Latest update March 23rd, 2025 9:41 AM
May 04, 2024 Features / Columnists, Peeping Tom
Kaieteur News – I have not read the decision of Justice Sandil Kissoon in the case brought by the Guyana Teachers’ Union against the government. But from what I have read in the newspapers, it is my opinion that aspects of this ruling are going to be overturned by a higher court.
It is not that I think that the decision, based on what I have read, is fatally flawed. It is rather that I believe that it is a decision that is before its time, in the same way as Justice Ian’s Chang’s decision in the ‘third-term’ case was too advanced and progressive.
Readers will recall that the Caribbean Court of Justice (CCJ) overturned Justice Chang’s and the Guyana Court of Appeal’s decision in the Cedric Richardson case. But it was not a unanimous decision by the CCJ. Guyana’s highest court by a majority of 6-1 upheld the constitutional bar to President’s having a third term.
In his ruling in the local courts Justice Chang had argued that the Article 90 (2) and (3), had effectively rendered ineligible to stand as President perhaps hundreds of persons who had acquired citizenship of Guyana by registration and perhaps thousands of non-resident citizens of Guyana by birth or descent.

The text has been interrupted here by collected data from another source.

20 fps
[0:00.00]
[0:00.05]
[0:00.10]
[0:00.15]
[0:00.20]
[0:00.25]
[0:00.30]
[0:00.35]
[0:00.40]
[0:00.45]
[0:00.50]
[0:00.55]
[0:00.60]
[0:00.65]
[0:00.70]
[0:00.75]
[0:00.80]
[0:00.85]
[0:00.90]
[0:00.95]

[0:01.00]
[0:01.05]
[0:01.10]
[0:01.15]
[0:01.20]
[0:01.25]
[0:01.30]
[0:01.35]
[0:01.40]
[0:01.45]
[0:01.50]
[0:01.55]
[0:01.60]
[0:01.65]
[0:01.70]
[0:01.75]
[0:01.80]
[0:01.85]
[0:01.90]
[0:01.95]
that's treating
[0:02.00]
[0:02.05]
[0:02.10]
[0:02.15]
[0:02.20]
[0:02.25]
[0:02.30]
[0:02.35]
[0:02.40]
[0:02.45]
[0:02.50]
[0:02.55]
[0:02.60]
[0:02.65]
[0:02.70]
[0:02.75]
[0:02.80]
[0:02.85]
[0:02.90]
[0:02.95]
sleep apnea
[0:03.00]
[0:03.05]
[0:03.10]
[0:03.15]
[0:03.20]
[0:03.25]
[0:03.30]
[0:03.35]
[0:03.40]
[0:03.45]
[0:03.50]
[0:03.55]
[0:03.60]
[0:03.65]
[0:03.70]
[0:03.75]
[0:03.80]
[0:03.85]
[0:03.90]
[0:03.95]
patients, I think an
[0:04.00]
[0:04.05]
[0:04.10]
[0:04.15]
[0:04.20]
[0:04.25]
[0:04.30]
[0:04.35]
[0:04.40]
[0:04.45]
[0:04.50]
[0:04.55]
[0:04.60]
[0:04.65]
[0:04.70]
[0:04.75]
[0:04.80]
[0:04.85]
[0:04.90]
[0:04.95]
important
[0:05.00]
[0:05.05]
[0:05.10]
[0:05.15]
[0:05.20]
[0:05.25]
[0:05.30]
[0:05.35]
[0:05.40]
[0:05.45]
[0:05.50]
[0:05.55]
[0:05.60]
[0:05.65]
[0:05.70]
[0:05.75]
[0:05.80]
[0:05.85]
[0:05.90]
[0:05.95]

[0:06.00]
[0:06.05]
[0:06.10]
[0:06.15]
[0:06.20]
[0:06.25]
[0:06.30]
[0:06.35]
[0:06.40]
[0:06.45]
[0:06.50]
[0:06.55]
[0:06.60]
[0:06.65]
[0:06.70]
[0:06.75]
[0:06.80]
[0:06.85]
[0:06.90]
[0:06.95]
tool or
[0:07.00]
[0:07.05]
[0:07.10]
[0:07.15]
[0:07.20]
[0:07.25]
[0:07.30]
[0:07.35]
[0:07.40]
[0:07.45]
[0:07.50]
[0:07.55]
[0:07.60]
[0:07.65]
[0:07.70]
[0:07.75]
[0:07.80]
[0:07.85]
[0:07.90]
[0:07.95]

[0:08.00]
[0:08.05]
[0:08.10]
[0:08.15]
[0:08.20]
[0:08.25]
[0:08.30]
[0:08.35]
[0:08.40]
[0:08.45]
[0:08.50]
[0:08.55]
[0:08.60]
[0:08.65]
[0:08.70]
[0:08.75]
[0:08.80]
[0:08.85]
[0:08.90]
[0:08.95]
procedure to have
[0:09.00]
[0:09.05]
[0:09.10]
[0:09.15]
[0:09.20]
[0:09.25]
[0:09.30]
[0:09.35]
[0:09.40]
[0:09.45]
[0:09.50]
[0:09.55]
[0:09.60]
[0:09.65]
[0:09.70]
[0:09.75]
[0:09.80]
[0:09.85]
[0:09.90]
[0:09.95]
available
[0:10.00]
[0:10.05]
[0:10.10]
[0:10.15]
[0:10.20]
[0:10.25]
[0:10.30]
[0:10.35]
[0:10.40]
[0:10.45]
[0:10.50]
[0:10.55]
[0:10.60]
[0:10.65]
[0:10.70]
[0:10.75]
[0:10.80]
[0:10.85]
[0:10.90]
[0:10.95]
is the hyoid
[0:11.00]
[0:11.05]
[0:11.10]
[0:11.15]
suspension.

In his legal reasoning, Justice Chang posited that the Parliament of Guyana did not have untrammeled power to reconstitute the political foundation of the nation and that any attempt to dilute pre-existing democratic rights of the electorate would be invalid and without legal effect unless done via referendum.
In his dissenting judgment, at the CCJ, Justice Anderson said, “A core feature of a sovereign democratic state in which sovereignty belongs to the people is that the people must be free to choose the persons who will govern and represent them, especially as their President. Free, that is, of any constraints that they themselves have not approved at the founding of their Constitution or by the processes specified for their involvement in defining such constraints. There is an irrebuttable presumption that the people know who would best represent their interests in government. They are the ones to decide upon the suitability and categories of qualifications of persons to stand for office. The imposition of restrictions that disqualify large numbers of persons from standing for election as President, which restrictions are not sanctioned by the people in the constitutionally authorized manner, necessarily trenches on their freedom to choose their representatives and is concomitantly a fetter upon their sovereignty.”
He went on to state, “It is to be emphasized that it is not for the executive, the legislature or the judiciary to decide the universe of candidates from which the people can choose their President. That would usurp sovereignty from the people and relocate it to subservient organs of the state. Any temptation presented to these organs of state to refashion the democratic sovereignty of the people in a way that whittles away that sovereignty, ought to be resisted.”
Like Justice Chang, he concluded that, “I am persuaded that the recognition in Articles 1 and 9 that sovereignty belongs to the people who exercise it through their representatives necessarily entails the corollary that the people are free to choose who their representatives will be, free that is, from any constraints not imposed by the people themselves.”
Chang’s arguments in relation to the structure of the constitution were progressive. They were upheld by majority by the Court of Appeal but dismissed by majority in the CCJ.
Despite this, it shows that there is a growing maturity in the jurisprudence within the Caribbean. Our jurists are demonstrating the ability to make far-reaching and groundbreaking decisions.
Justice Sandil Kissoon’s decision in the GTU case may be in that category in relation to the right of collective bargaining and the need for the Ministry of Education to act in good faith in its dealings with the Union. However, it is difficult for me to wrap my head around the aspect of the decision dealing with non-deduction of pay for workers on strike. I anticipate that this aspect will not be upheld in higher courts.
Despite this opinion, I would not dare to describe the judge’s decision as ‘presumptuous’. This is intemperate language since whatever flaws others may feel exist in the decision, it can hardly be said that the judge has overstepped his boundaries or jurisdiction.
The government has said that the decision has turned industrial relations upside. This, however, may only be so in relation to one aspect of the ruling. But there are other aspects of the ruling that are in my humble estimation, solid, including the issue of the legality of the strike.
(The views expressed in this article are those of the author and do not necessarily reflect the opinions of this newspaper.)